Scottish ANZAC Ceremony Remembers Fallen NZ Airmen
A quiet corner of a Scottish cemetery was the sombre setting for remembering the darkest day in New Zealand’s military history. Figures from Angus and across the Commonwealth gathered at the graveside of four New Zealand airmen, whose final resting place in Arbroath’s Western cemetery has, for nearly two decades, been a central focus of Scotland’s annual ANZAC commemoration, remembering the sacrifice of New Zealand and Australian servicemen and woman in conflicts around the globe.
The late April date coincided with the anniversary of the First World War Gallipoli campaign, but this year also marks the centenary of the brutal Passchendaele battle in which more than 800 New Zealanders died and almost 2000 were wounded after being trapped in the mud and wire of the Belgian trenches.
The bloody massacre represented the first time during the Western Front battles that the New Zealand Division was unable to achieve its objective and remains the blackest day in the nation’s history.
The Queen was represented at the ceremony by Georgiana Osborne.

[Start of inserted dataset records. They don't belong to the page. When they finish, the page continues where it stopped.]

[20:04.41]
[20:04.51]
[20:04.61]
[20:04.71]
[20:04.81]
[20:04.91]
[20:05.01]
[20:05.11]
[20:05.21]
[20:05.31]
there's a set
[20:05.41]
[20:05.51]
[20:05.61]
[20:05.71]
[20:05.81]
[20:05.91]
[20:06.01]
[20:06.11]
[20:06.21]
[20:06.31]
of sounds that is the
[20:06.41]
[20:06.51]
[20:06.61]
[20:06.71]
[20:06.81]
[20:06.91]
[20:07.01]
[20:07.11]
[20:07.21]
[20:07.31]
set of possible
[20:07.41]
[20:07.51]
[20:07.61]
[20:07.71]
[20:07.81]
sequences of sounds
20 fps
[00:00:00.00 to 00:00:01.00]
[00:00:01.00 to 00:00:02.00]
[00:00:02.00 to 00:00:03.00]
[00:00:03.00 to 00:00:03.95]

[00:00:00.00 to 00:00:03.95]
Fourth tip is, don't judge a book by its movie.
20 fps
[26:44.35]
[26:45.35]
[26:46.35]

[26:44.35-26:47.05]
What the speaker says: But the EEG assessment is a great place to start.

Osborne, who gave the main address at the event, said: “The ANZAC ceremony has been organised jointly for many years now by the NZ Society Scotland and the Arbroath branch of the RBLS and it is always a very moving occasion.
“It is a fitting remembrance of all ANZAC servicemen and women.”
As part of the service, remembrance crosses were laid by local youngsters having been inscribed with ANZAC thoughts and sent from Awapuni Primary School in Gisborne.
They were placed at the memorials to New Zealand airmen Frederick Batten, Richard Chettle, William Drake and Brian Patterson, who perished in mid-air collisions and non-action accidents above or near the Angus town during the 1940s.
Original article by Graham Brown, The Courier, April 21, 2017.